FAIR Data Spaces Demonstrators

Demonstrators

Since late 2021, FAIR Data Spaces has been developing demonstrators for a biodiversity data space, research data quality assurance, and cross-platform data analytics. In these demonstrators, existing and new infrastructure and data services play together according to the Gaia-X and FAIR principles.

More information about the technical implementations can be found here.

For example, three subcontractors from industry were selected in a tender process to further develop these demonstrators and build new ones. Accurids manages distributed data with centralized data management, Geo Engine is a cloud-enabled data science platform for spatio-temporal data processing, and expandAI enriches standard applications with AI.

More information on these new projects can be found in our July newsletter.

The long-term demonstrators are listed below.

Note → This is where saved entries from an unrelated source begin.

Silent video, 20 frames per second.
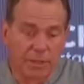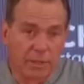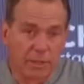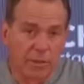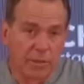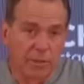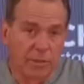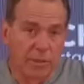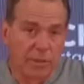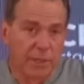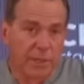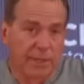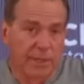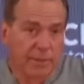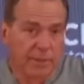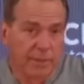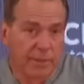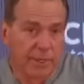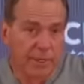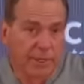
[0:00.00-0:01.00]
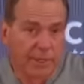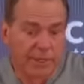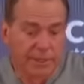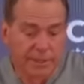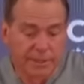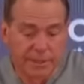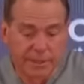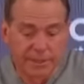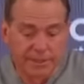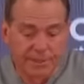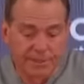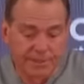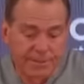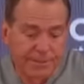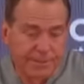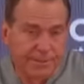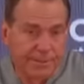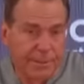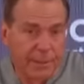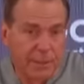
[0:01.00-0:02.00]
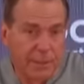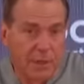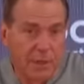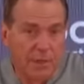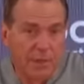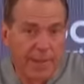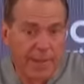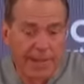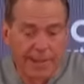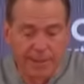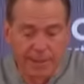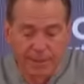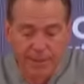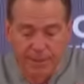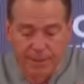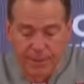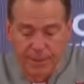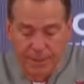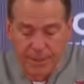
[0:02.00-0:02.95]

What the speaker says: So it really doesn't, you know, matter.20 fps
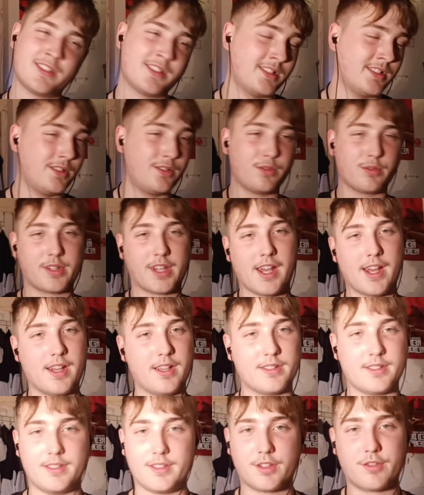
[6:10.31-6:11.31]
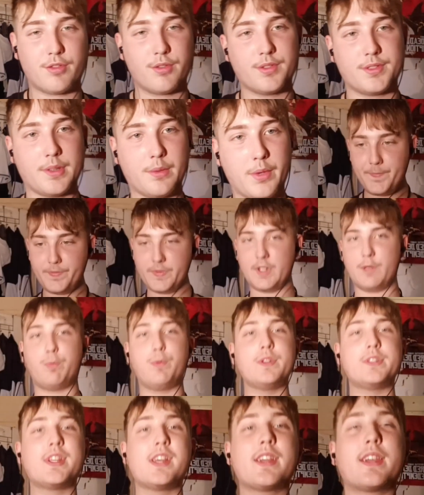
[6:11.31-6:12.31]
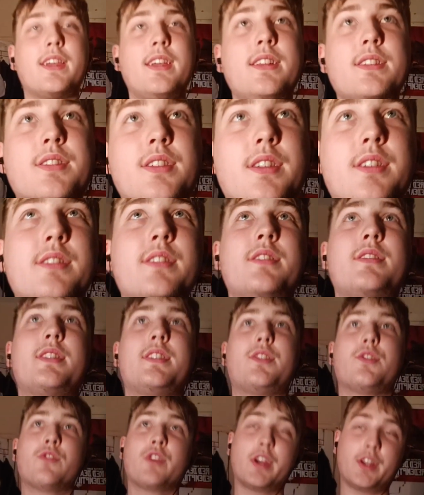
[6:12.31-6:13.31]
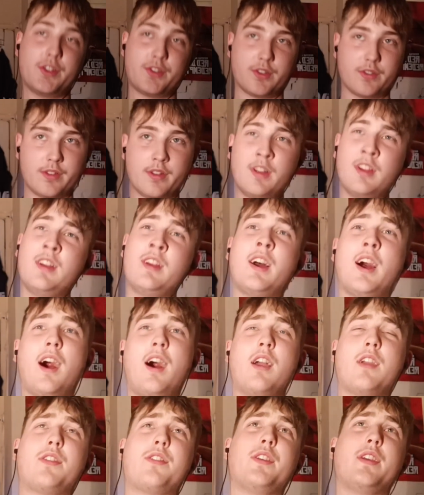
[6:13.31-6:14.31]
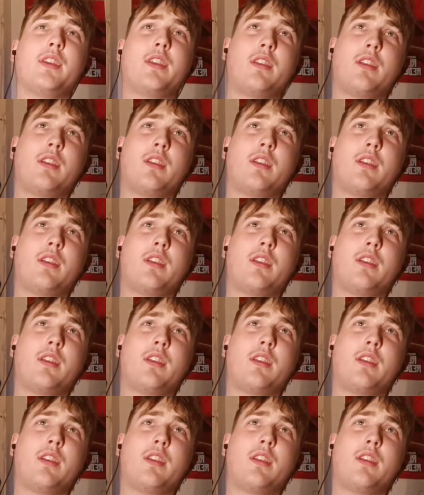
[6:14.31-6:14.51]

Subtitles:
Who cares? It's cruiserweight. If we take it into consideration, I think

Demonstrator on Biodiversity

In collaboration with Geo Engine GmbH, a Gaia-X compatible demonstrator based on Geo Engine is being developed. Geo Engine is a cloud-based research environment that connects data sources and provides researchers with the ability to process spatiotemporal data interactively and visually. In the FAIR-DS demonstrator, scalable access to data provided by NFDI4Biodiversity in a cloud is supported. This is done based on the Gaia-X Cloud specifications, which provide both technical and legal frameworks for data exchange. In the first use case in FAIR Data Spaces, data from industry (satellite data) is combined with data from science (GFBio). More information on the Geo Engine software component is available here.

Demonstrator for FAIR Research Data Quality Assurance and Workflows

The purpose of this demonstrator is to show the use of decentralized task runners for automated quality control and data assurance in a widely available or easily deployed environment. In doing so, the demonstrator uses the workflow engine provided by the source code hosting platform GitLab to analyze, transform, and verify research data artifacts. Based on given schema data, the demonstrator analyzes newly added data for compatibility and provides a warning if violated. An incompatible dataset can thus be quickly cleaned up and then smoothly integrated into existing datasets. More information.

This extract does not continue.